DESINAUGURAÇÃO

 

Vitor de Athayde Couto

Uma vez em cada década aquela obra era inaugurada pelos políticos e seus respectivos papagaios-de-pirata. Com a mesma charangada e foguetes, a mesmíssima obra também era reinaugurada pela geração seguinte de políticos e papagaios.

Todavia, permanece a mesma pergunta. Por que os políticos nunca aparecem no dia da desinauguração? Não se sabe se de vergonha ou se eles estão aprontando mais um projeto milionário para as próximas décadas, quando seus filhos, netos ou suas rainhas consortes cortarão mais uma fita verde-amarela-de-orleans-e-bragança, para manter a linhagem real no poder.

Com sua curta memória, o povo já não sabe se a obra é um porto marítimo ou uma marina para lanchas milionárias.

Se é um aeroporto internacional ou um campo de pouso para jatinhos particulares.

Se é uma academia de polícia ou mais uma loucademia cívico-militar ocupando a indispensável infraestrutura de alguma escola pública.

Se é uma sub-sede da Copa do Mundo ou mais uma pousada para burocratas do governo.

Se são bares e restaurantes com uma vista “deslumbrante” ou se são apenas esqueletos de fantasmas.

Se é o transporte ferroviário chegando, ou mais um ferrorama para servir de brinquedinho a quem lida com verba pública ou de uso coletivo.

Finalmente o povo irá realizar o velho sonho. Soldados, carpinteiros, seresteiros, vagabundos, cozinheiras e babás resolveram fazer turismo, viajando de avião. Quando só faltava pagar a décima prestação, os seus voos foram cancelados sem aviso prévio. Finalmente, não mais que finalmente, perceberam que são cidadãos de segunda classe, enquanto comentavam no saguão do aeroporto:

– Isso só pode ser treta de político.

– Sim, negócio é uma coisa, política é outra.

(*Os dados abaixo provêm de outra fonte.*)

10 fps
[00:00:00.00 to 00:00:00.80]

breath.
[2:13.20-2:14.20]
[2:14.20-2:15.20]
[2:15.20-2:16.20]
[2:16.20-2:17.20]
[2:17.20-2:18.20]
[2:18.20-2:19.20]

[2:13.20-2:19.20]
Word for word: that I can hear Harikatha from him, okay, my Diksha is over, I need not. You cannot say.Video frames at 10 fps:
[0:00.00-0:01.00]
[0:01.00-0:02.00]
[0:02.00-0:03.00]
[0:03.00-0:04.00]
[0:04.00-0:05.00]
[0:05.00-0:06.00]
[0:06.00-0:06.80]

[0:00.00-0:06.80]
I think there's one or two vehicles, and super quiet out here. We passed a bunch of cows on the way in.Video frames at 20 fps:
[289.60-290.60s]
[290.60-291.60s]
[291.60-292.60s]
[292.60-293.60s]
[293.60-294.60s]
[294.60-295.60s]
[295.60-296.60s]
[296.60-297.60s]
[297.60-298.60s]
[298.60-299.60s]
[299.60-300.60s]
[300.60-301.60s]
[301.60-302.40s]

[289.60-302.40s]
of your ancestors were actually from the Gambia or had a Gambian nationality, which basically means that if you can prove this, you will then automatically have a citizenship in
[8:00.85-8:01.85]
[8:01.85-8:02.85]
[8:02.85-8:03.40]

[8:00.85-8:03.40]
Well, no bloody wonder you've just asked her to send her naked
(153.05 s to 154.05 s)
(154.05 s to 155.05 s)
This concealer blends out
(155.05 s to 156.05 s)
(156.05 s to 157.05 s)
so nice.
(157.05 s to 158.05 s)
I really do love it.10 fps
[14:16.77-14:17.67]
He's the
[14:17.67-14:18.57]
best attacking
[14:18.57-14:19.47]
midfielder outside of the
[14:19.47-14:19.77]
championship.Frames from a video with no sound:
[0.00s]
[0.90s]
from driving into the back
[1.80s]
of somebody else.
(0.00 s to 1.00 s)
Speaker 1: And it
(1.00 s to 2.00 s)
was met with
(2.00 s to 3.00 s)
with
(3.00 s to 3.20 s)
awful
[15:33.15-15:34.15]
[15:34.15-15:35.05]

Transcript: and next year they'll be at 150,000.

– E nem precisa ser economista.

– Pra quê?

– Basta ter bom senso.

– Pra quê?

– Pra perceber que um avião com 132 lugares não é viável quando embarcam apenas 7 (sete) passageiros.

– E quem é soldado, carpinteiro, seresteiro, vagabundo…?

– Ora, só pode ser o palhaço… quer dizer… o povo (ouça aqui).